Christie Burke's Infinite Booklist

The Lacuna January 20, 2010

Kingsolver, Barbara.  The LacunaThe Lacuna, cover image via HarperCollins.com. HarperCollins, 2009.

I’ll tell you what the jacket says this book is about: “Harrison Shepherd finds precarious shelter but no sense of home on his thrilling odyssey.  Life is whatever he learns from housekeepers who put him to work in the kitchen, errands he runs in the streets, and one fateful day, by mixing plaster for famed Mexican muralist Diego Rivera. … With deeply compelling characters, a vivid sense of place, and a clear grasp of how history and public opinion can shape a life, Barbara Kingsolver has created an unforgettable portrait of the artist – and of art itself.”  And that’s, you know, sort of true.  It is vivid, and the characters are more or less real people… but this book just didn’t grab me like some of Kingsolver’s others have.  I’ve read Animal Dreams a dozen times because it speaks to me so loudly about where home is and who family turns out to be and why our hearts sometimes get broken.

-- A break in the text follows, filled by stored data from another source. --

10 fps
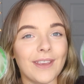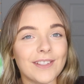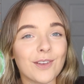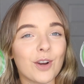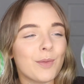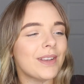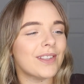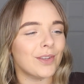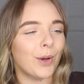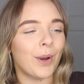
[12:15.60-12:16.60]
These are gonna be
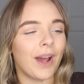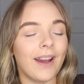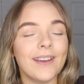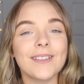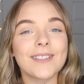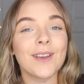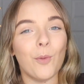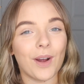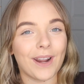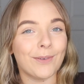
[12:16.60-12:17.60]
so nice
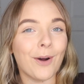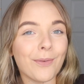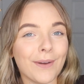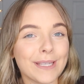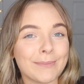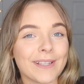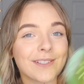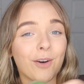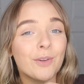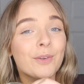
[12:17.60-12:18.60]
when I've got a face
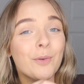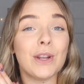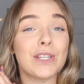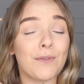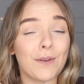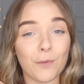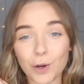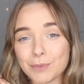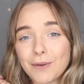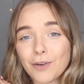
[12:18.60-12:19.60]
mask on, which if you've
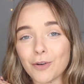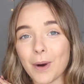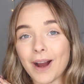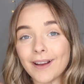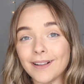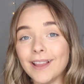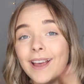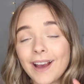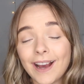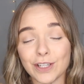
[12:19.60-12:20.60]
watched me for a while
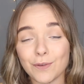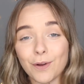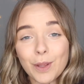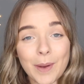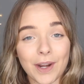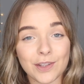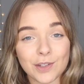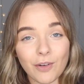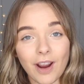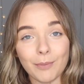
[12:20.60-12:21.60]
and you follow me on
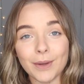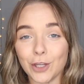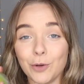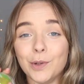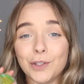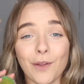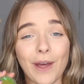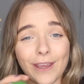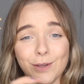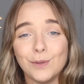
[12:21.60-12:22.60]
Instagram, you will know
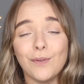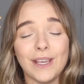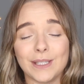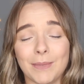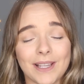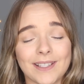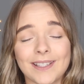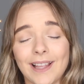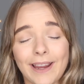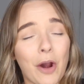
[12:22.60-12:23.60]
that I use face
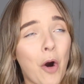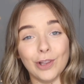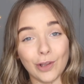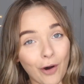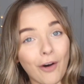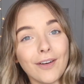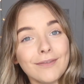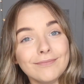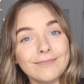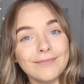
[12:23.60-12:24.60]
masks like a lot.
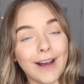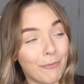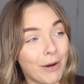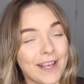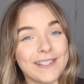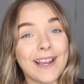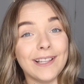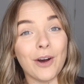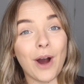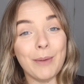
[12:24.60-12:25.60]
And when I say a
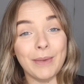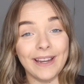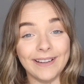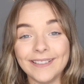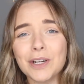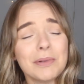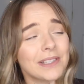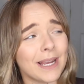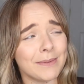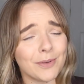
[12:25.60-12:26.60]
lot, I mean a couple
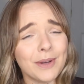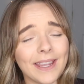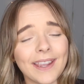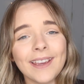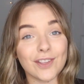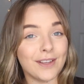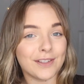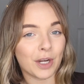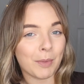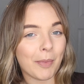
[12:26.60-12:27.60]
of times a week. So
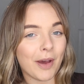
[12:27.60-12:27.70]
these are gonna be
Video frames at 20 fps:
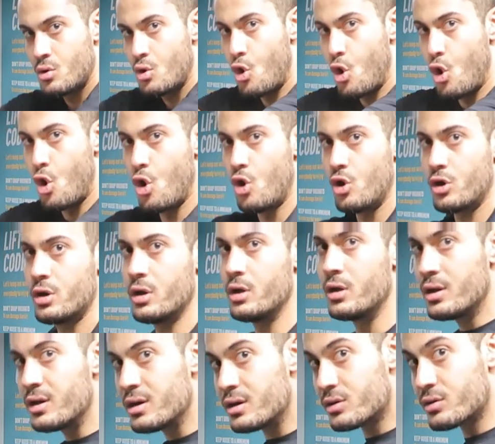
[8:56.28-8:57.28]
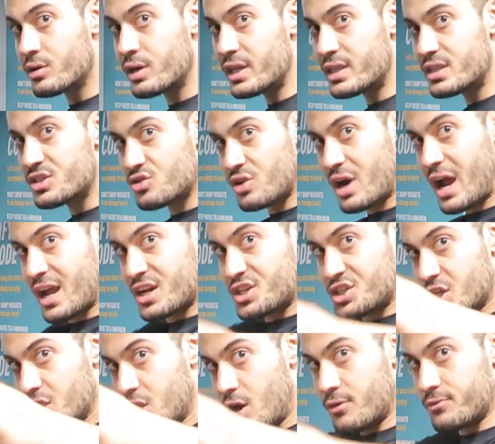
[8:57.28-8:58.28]
or
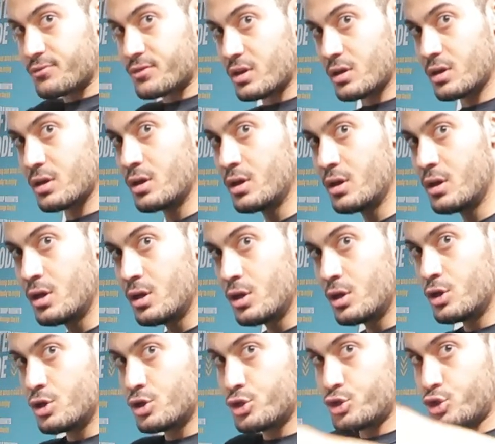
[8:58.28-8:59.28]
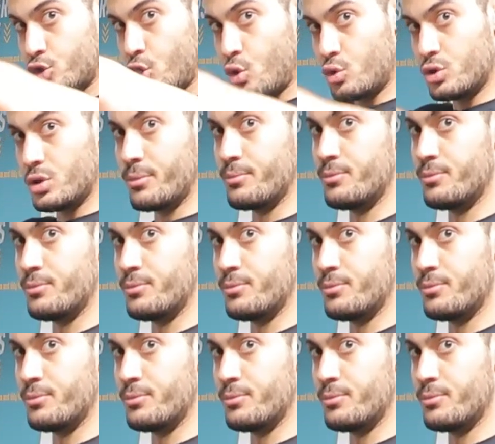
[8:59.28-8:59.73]
retraction of the shoulder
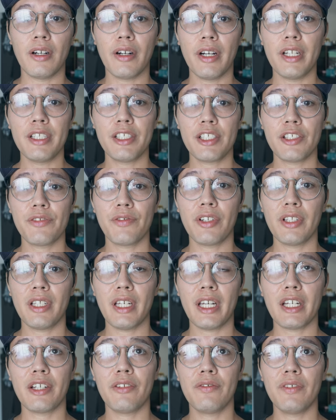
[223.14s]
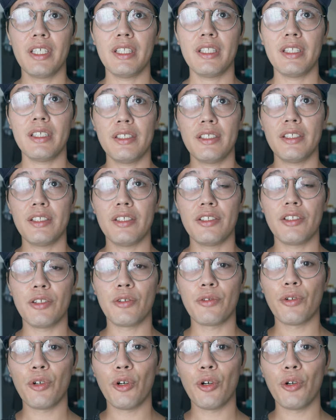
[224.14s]
All right, just for the heck of it, this is the
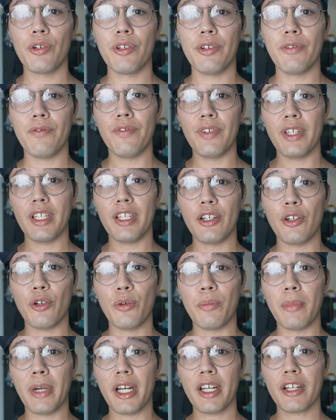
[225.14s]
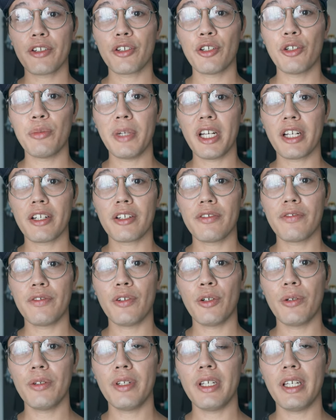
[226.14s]
Rode Video Micro
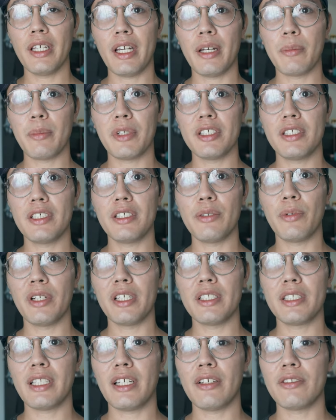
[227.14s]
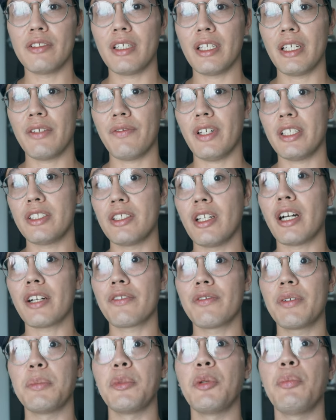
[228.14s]
microphone, and I'm gonna see what it sounds like if I
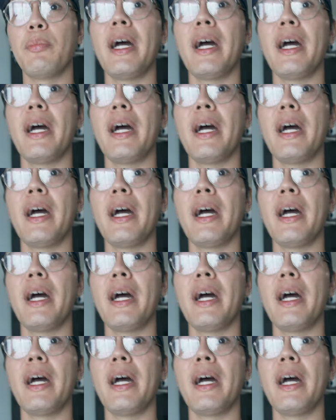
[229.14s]
talk from the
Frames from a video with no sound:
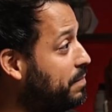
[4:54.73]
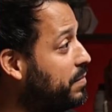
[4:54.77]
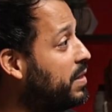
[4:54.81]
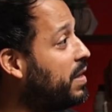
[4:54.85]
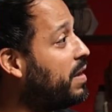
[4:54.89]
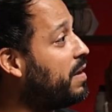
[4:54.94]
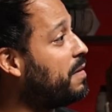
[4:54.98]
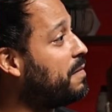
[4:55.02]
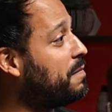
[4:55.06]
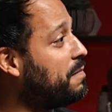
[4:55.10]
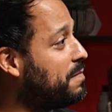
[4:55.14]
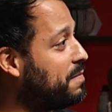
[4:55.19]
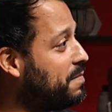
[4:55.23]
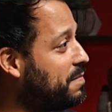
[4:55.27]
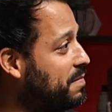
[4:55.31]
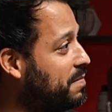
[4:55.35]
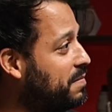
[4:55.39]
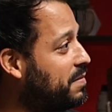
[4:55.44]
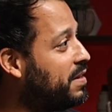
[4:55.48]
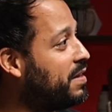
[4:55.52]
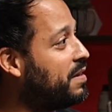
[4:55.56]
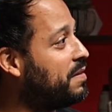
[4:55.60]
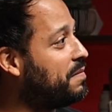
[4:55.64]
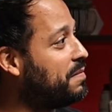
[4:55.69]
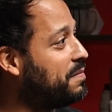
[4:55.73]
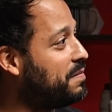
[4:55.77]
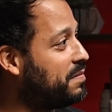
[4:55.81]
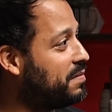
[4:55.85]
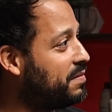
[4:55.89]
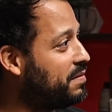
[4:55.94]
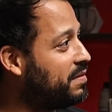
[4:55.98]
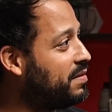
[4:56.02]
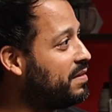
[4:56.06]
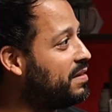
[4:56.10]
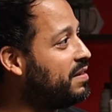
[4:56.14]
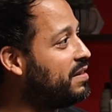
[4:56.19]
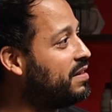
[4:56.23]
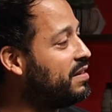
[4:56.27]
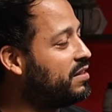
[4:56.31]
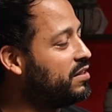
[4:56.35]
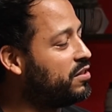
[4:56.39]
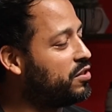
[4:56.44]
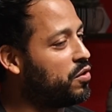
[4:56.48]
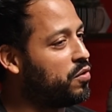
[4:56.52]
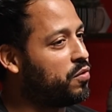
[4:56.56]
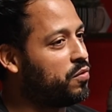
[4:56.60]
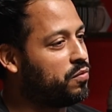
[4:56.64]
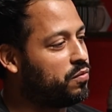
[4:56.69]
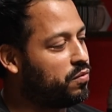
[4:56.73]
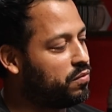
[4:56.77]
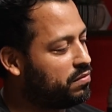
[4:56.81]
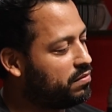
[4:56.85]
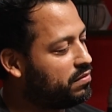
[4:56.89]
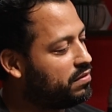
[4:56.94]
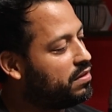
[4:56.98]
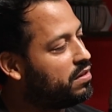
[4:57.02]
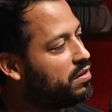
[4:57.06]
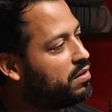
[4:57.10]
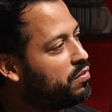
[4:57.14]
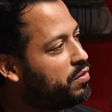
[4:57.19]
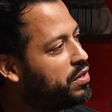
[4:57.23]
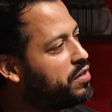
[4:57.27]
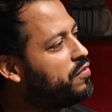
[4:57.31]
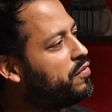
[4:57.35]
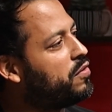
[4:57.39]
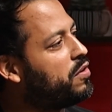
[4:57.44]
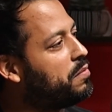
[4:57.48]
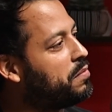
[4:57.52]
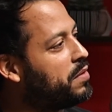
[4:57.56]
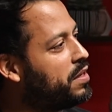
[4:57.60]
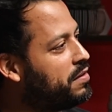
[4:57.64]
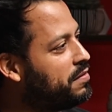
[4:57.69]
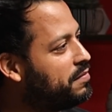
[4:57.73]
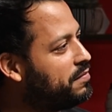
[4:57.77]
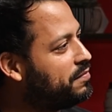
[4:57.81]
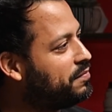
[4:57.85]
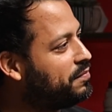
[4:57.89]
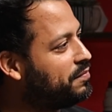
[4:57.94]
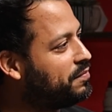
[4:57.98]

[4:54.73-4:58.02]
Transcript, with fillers: Yeah. Right. Yeah. Yep. So I like that. Where you from, man?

I wish I could say I loved this book.  Barbara Kingsolver is one of my very favorite authors, and I was excited when I heard she had a new book coming out this past fall.  The thing is, I think she writes two kinds of novels.  There’s a Prodigal Summer/Animal Dreams kind of book, where the protagonist is living a more-or-less current kind of life with a great story in it, and there’s a Poisonwood Bible kind of book, which is more historical fiction and based in social awareness.  This book is more in that second vein.  I know a lot of people loved The Poisonwood Bible — I liked it quite a bit myself, until it stopped being about Ada and started being about Congo — and I think it’s important and interesting for books like that to be in the world, but it isn’t my favorite kind of reading and I have to confess that I didn’t finish The Lacuna.  Bad, bad Christie.

So… my verdict here is that Kingsolver’s latest is well written and high quality, but not the book for me.  If you liked Poisonwood Bible, you should give this one a try.  If you didn’t, you should give it a try anyway, because you never know.